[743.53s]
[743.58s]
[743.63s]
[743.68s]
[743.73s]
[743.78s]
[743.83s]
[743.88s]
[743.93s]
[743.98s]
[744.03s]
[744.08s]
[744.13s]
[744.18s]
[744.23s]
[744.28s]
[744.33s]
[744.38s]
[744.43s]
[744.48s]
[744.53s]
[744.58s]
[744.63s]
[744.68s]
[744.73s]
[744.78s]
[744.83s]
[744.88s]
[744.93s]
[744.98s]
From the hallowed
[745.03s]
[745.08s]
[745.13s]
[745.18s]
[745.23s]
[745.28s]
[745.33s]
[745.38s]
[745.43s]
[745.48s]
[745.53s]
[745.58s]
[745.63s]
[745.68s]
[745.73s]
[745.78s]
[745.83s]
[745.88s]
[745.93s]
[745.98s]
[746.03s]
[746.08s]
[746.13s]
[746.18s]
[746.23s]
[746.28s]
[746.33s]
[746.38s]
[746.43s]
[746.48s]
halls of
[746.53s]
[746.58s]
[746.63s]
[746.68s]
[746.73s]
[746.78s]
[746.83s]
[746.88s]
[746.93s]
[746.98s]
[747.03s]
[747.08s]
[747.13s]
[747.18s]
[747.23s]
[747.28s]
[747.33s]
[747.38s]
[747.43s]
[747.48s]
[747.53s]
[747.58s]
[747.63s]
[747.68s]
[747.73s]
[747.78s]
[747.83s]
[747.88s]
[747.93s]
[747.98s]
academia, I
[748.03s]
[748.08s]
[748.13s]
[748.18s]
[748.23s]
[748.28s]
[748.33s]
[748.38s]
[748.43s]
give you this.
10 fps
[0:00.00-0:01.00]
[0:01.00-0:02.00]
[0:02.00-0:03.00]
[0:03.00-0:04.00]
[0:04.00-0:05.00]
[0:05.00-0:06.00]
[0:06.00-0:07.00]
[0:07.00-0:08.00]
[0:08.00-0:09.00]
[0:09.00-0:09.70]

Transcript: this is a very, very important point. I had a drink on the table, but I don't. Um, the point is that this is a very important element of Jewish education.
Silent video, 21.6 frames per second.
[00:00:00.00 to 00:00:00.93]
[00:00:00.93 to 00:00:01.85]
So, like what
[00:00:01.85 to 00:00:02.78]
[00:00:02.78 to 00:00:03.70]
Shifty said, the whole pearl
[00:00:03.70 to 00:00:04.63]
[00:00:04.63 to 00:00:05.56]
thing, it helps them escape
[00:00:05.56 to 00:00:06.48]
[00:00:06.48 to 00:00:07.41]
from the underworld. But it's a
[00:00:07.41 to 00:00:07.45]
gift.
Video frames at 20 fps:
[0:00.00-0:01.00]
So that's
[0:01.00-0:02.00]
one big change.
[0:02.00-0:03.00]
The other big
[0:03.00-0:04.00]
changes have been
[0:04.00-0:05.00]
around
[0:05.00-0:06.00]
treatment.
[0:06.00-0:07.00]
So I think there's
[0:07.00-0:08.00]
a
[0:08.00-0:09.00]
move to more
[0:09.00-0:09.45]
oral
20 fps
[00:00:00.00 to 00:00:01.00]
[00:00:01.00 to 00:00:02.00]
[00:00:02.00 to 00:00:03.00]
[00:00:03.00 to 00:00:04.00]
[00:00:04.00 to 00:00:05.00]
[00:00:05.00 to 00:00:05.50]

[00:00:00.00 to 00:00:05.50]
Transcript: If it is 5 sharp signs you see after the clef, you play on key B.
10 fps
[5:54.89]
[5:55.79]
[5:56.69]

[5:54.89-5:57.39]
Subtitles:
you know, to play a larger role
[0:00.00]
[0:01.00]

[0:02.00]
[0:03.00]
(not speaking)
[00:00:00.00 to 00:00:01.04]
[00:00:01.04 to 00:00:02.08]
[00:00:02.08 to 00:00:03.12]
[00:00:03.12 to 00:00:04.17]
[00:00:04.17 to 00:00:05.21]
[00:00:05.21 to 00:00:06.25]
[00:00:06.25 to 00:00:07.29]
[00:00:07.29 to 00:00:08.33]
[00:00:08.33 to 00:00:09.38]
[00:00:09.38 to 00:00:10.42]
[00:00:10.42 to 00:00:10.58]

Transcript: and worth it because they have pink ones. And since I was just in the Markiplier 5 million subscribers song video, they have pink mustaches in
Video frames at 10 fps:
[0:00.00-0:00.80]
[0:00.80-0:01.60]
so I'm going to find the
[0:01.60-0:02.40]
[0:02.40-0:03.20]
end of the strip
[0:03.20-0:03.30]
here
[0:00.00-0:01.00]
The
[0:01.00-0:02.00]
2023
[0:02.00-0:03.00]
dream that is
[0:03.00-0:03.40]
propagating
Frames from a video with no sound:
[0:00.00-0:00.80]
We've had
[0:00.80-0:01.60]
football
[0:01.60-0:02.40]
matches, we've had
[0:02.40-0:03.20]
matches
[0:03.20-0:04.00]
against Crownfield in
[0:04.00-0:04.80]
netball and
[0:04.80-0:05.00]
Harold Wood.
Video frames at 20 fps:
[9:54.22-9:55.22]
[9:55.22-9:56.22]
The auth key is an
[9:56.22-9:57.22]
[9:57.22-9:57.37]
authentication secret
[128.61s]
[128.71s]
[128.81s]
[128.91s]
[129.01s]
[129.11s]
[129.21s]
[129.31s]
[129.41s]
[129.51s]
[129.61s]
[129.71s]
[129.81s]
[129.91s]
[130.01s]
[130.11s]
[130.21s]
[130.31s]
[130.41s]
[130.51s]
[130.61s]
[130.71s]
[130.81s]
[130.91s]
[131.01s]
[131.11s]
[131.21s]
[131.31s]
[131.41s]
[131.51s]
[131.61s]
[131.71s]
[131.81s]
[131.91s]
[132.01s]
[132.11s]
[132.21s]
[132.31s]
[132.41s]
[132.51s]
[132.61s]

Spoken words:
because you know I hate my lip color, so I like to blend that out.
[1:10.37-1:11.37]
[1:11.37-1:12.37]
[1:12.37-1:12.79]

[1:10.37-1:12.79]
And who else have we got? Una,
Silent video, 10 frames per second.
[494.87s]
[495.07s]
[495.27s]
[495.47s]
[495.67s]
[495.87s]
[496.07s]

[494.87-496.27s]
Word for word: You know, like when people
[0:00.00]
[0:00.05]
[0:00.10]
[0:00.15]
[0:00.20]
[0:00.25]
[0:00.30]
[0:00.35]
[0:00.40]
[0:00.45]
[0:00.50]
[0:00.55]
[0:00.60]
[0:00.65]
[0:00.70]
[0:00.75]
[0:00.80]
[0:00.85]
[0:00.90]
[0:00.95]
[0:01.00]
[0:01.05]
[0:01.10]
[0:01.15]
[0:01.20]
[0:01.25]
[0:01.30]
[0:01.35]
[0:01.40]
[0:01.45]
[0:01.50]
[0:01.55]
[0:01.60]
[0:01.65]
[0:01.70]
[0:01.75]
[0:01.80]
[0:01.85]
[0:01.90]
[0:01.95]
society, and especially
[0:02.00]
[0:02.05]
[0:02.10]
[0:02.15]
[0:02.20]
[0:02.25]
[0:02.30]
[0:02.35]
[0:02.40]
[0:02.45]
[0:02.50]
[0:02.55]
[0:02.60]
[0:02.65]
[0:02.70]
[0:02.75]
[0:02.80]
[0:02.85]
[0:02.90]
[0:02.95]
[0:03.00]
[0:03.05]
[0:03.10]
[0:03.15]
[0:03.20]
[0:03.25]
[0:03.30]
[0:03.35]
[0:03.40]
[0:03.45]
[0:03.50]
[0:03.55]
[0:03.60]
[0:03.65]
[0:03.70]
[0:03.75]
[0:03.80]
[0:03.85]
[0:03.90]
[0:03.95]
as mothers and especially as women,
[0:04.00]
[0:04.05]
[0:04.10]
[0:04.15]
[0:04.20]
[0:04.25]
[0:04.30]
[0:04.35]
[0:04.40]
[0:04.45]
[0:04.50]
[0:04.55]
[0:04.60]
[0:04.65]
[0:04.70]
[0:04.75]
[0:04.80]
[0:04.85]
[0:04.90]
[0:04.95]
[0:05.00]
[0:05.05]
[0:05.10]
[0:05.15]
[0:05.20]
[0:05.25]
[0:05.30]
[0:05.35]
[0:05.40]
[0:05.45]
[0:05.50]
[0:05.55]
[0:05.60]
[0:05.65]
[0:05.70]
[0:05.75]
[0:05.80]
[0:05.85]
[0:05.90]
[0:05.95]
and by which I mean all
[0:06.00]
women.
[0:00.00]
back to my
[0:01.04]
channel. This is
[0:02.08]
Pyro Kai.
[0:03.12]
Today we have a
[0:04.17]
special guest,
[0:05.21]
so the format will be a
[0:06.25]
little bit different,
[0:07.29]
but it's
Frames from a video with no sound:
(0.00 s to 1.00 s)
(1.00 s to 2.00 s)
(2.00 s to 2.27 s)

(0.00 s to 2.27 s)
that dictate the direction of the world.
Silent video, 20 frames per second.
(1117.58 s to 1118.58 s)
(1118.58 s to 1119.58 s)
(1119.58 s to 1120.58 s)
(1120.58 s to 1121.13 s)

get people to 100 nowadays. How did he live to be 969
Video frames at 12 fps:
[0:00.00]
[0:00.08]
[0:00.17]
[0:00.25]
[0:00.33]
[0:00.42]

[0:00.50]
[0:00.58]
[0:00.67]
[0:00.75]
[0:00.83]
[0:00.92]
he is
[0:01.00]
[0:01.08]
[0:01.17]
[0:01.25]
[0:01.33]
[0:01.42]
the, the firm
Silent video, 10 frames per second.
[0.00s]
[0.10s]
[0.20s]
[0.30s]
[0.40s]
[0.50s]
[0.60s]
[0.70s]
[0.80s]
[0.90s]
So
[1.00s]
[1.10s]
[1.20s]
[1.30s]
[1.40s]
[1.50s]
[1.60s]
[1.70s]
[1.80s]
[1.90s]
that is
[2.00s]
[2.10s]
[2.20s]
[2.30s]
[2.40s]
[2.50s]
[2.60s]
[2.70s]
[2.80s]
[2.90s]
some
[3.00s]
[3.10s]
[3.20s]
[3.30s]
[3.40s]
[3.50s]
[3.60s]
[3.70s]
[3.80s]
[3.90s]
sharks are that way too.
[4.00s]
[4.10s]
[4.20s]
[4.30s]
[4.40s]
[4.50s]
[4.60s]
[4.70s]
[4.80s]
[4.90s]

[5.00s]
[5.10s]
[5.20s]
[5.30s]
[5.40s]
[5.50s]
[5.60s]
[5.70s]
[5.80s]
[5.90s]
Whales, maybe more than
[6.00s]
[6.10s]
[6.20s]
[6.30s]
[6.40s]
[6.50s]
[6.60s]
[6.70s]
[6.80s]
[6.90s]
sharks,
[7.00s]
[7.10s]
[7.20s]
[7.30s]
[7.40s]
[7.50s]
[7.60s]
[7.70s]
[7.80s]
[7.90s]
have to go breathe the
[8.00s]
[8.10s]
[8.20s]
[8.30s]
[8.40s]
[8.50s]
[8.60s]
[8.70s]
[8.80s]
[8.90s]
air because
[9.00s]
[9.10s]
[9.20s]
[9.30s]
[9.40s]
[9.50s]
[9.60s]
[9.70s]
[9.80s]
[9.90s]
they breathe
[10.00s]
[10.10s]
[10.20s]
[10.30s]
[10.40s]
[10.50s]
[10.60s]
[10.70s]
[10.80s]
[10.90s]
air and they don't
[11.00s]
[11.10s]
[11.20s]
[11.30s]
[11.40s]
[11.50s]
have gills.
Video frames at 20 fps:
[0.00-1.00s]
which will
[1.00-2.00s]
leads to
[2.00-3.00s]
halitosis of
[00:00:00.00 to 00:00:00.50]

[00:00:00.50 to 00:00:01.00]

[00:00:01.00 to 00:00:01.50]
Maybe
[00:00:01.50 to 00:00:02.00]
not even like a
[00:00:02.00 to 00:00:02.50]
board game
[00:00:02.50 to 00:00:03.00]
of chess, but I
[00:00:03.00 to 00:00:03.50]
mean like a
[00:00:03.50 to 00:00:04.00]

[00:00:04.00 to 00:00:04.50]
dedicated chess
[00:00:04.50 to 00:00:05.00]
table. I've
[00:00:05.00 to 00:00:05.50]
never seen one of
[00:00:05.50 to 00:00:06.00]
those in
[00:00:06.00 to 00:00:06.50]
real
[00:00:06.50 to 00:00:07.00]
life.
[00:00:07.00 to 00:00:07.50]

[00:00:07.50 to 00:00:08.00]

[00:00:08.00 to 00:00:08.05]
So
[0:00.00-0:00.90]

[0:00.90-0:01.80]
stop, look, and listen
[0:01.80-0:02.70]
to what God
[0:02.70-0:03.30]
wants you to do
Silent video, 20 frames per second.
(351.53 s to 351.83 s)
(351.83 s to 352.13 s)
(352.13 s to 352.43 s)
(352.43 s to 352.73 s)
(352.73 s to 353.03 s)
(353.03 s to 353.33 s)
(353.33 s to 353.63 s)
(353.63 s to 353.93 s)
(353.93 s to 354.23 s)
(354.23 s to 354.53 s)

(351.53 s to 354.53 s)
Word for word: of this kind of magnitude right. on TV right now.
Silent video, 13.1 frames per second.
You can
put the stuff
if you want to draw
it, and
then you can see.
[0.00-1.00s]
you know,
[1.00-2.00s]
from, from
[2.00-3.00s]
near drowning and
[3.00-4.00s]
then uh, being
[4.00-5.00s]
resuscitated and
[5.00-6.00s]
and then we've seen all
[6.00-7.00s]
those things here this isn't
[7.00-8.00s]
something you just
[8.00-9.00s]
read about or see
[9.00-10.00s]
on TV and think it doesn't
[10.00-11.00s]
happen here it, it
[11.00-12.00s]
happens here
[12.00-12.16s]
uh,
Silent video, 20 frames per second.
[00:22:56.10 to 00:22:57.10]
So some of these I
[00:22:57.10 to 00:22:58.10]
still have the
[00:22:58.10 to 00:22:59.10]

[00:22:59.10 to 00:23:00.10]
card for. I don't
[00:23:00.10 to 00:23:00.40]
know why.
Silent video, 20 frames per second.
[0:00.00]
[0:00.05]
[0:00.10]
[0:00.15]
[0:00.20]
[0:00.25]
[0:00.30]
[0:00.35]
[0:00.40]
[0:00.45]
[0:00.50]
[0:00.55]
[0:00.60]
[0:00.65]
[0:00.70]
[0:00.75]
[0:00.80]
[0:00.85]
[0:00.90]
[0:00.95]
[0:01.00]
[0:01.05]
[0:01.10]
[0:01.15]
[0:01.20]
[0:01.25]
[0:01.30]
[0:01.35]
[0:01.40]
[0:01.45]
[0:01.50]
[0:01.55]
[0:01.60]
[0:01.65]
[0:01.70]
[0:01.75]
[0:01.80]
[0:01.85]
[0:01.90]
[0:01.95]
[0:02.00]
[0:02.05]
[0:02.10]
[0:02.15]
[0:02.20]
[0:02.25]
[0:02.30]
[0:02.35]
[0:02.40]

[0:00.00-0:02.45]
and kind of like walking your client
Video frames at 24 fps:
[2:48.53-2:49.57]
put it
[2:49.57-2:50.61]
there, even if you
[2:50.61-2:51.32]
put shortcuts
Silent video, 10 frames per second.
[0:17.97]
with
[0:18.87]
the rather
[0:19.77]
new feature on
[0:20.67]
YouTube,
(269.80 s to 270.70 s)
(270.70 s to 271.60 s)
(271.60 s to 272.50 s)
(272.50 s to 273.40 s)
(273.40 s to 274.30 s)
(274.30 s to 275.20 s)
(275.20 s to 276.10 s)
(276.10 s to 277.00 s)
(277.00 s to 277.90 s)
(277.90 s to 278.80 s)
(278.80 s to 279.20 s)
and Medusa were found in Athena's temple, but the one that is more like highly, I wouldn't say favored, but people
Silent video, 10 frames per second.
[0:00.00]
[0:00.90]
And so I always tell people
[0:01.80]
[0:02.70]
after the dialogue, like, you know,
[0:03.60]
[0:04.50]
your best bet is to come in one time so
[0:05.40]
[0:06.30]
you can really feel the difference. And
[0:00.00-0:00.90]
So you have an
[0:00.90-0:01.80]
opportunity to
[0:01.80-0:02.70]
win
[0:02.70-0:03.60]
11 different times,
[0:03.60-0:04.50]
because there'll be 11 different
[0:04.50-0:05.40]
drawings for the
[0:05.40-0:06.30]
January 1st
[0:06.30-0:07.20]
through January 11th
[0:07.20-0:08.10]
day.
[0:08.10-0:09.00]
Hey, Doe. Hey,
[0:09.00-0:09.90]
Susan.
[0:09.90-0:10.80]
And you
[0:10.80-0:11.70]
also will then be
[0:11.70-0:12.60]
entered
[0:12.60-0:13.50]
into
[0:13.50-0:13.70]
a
■ ■ ■
Report every line of the preceding listing where the string "Transcript" occurs.

Transcript: this is a very, very important point. I had a drink on the table, but I don't. Um, the point is that this is a very important element of Jewish education.
Transcript: If it is 5 sharp signs you see after the clef, you play on key B.
Transcript: and worth it because they have pink ones. And since I was just in the Markiplier 5 million subscribers song video, they have pink mustaches in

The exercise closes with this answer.